Responsável pela corporação e secretário de Segurança e Trânsito da cidade, Fernando Luz Lehnen, diz que o agente sabia nadar, mas que testemunhas relataram que a mulher teria o segurado na água.

“Existe suspeita de que ela saberia nadar e que teria fingido estar se afogando. O Daniel, que estava acompanhado de dois colegas, que estão muito abalados, retirou seu colete e sua arma e pulou na água para salvá-la.”

Contudo, depois do resgate, o guarda teria submergido e não voltou à superfície. O Serviço de Atendimento Móvel de Urgência (Samu) foi chamado e prestou socorro ainda no local, mas o homem não resistiu. O corpo dele foi encaminhado para necropsia.
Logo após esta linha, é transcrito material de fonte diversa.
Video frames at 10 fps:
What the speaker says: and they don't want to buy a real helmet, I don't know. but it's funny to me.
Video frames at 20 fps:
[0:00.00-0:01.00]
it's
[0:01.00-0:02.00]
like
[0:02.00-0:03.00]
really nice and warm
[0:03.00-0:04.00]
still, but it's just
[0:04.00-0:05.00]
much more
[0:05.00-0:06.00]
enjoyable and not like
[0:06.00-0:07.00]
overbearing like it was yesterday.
O delegado Rodrigo Câmara, titular da Delegacia de Campo Bom, explica que foi aberto um inquérito para apurar as circunstâncias da morte do guarda municipal.

A polícia confirma que essa foi a terceira prisão da mulher, que não teve o nome divulgado. Nas últimas duas semanas, ela já havia sido detida pela Brigada Militar.
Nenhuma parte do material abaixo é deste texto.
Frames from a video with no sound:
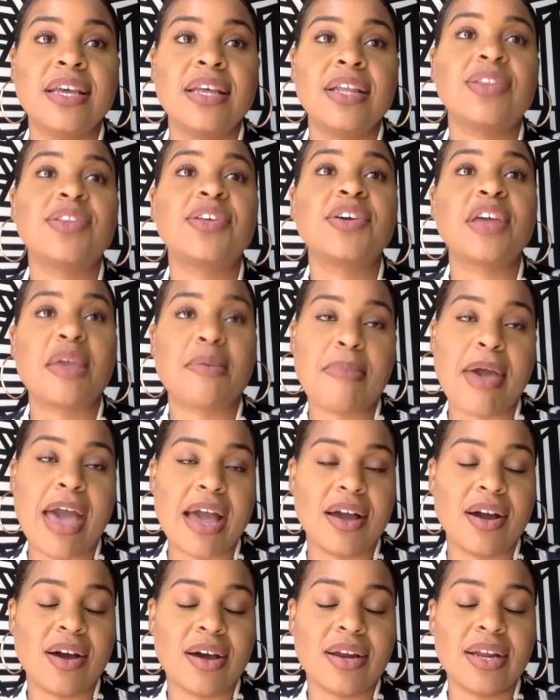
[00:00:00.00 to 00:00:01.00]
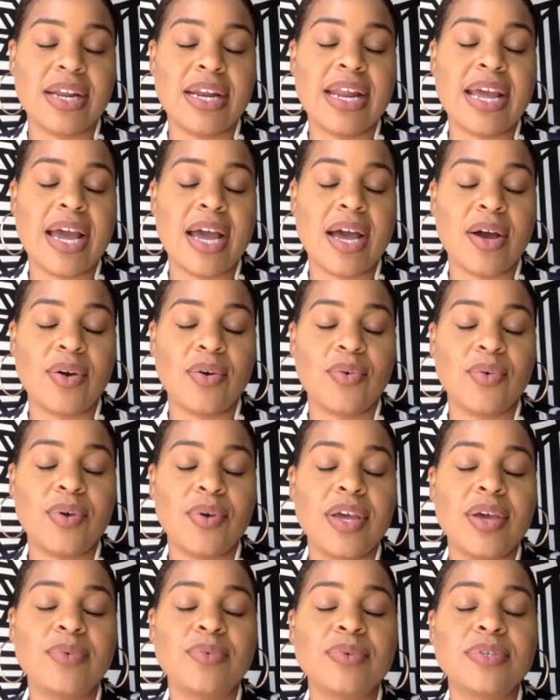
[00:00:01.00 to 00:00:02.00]
looking back on it now,
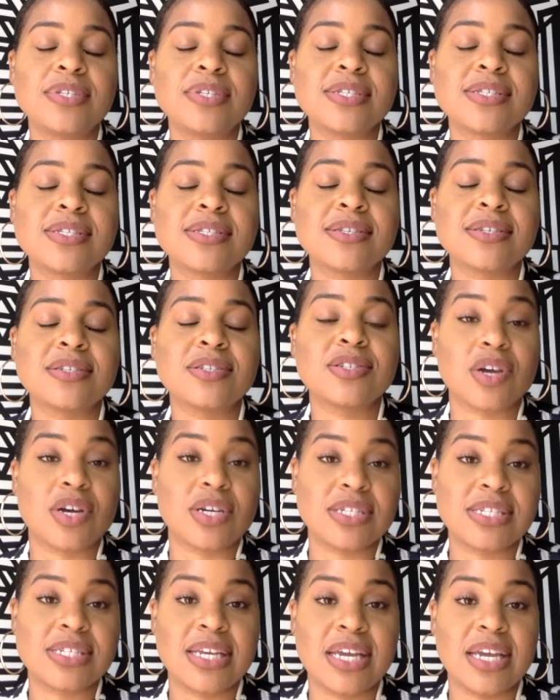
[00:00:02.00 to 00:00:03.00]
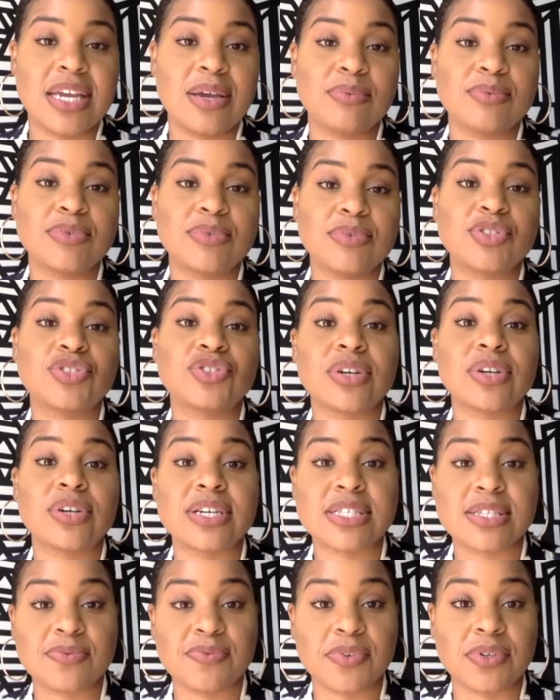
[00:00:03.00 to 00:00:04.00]
it was daunting, it was
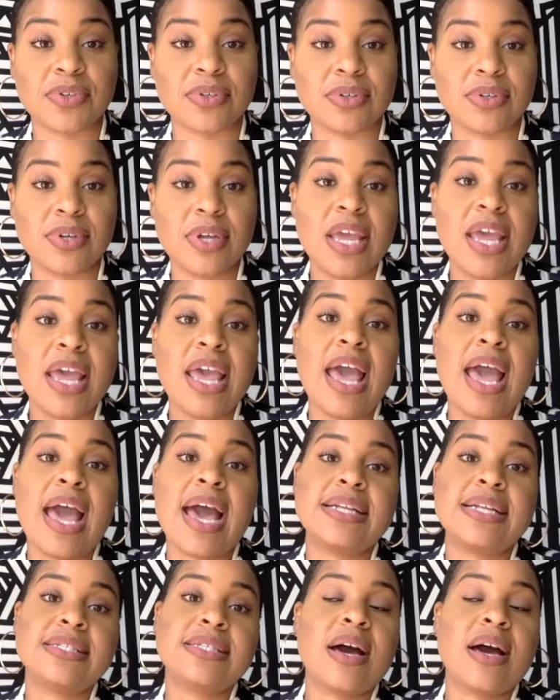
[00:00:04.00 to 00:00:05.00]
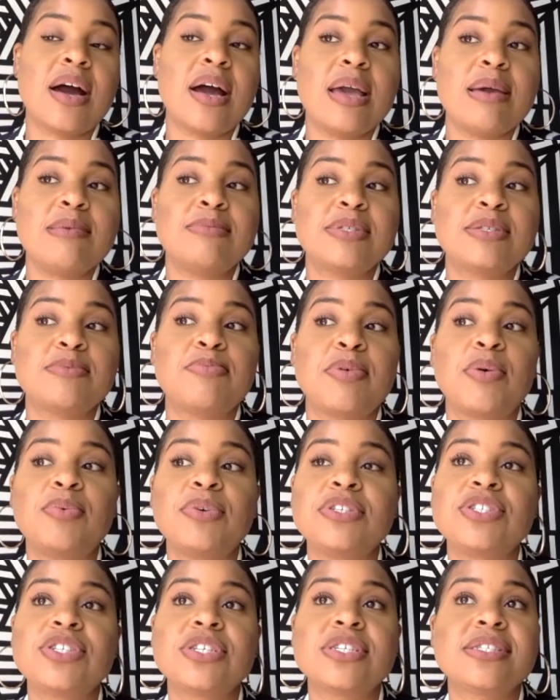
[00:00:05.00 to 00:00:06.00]
stressful at times, but we
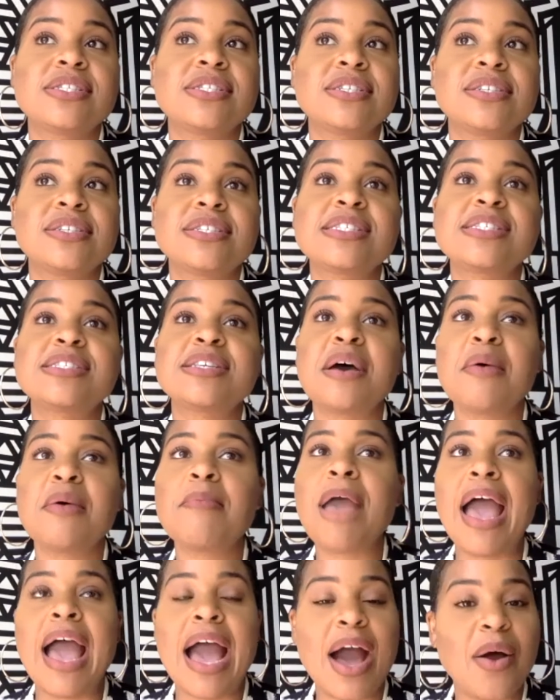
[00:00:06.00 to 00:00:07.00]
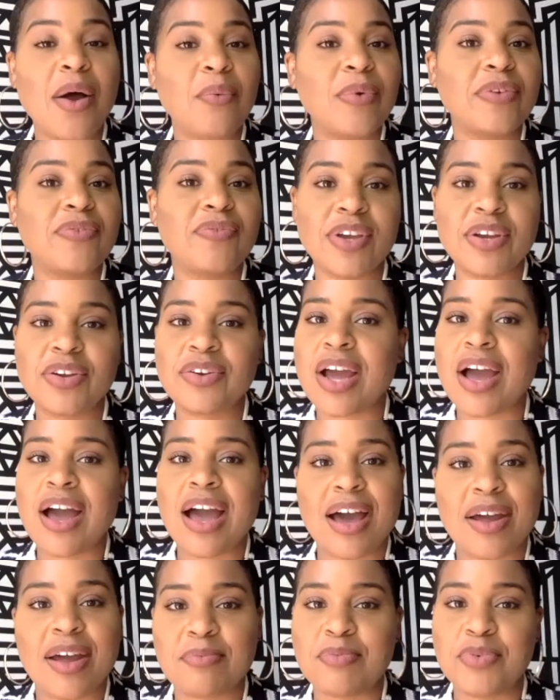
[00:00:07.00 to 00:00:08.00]
just somehow we figured out
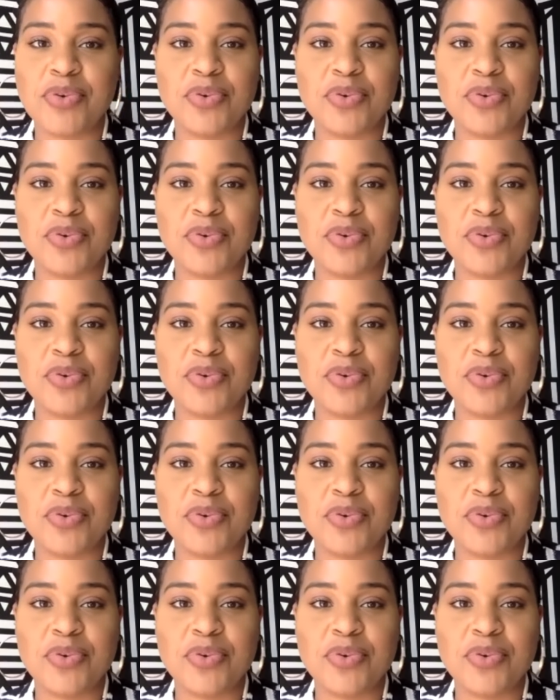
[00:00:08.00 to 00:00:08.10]
how to move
No dia 5 de março, segundo a polícia, ela foi flagrada vendendo drogas. Com ela, havia 20 pedras de crack e dinheiro. No último sábado (14), ela foi novamente abordada pelos policiais e estava com entorpecentes.

Nesta quinta-feira (19), ela passa por audiência de custódia Núcleo de Gestão Estratégica do Sistema Prisional (Nugesp) e o Judiciário decide se ela seguirá presa. Até a última atualização desta reportagem, o Tribunal de Justiça do estado (TJRS) não havia respondido se a audiência já havia ocorrido.

Carlos Daniel dos Santos Ferreira, 39 anos — Foto: Arquivo pessoal

Bem-humorado, dedicado ao trabalho e querido pelos colegas e pela família

Sobre o afogamento, o secretário de Segurança e Trânsito, destaca a bravura do guarda. “São decisões de frações de segundo que pessoas das forças de segurança devem tomar, e elas vêm carregadas com aquilo que se acredita ser sua função na humanidade. Quando o Daniel escolheu salvar a pessoa que estava em situação de flagrante crime colocando a vida dele no lugar da dela, não há dúvida que ele foi muito além do juramento .”

Velório

Em respeito à morte do servidor, a Prefeitura de Campo Bom decretou luto oficial de três dias.

“Carlos Daniel dedicou sua atenção à proteção dos campo-bonenses, pautado pela bravura, compromisso com a segurança da comunidade e com o serviço público”, publicou o Executivo municipal.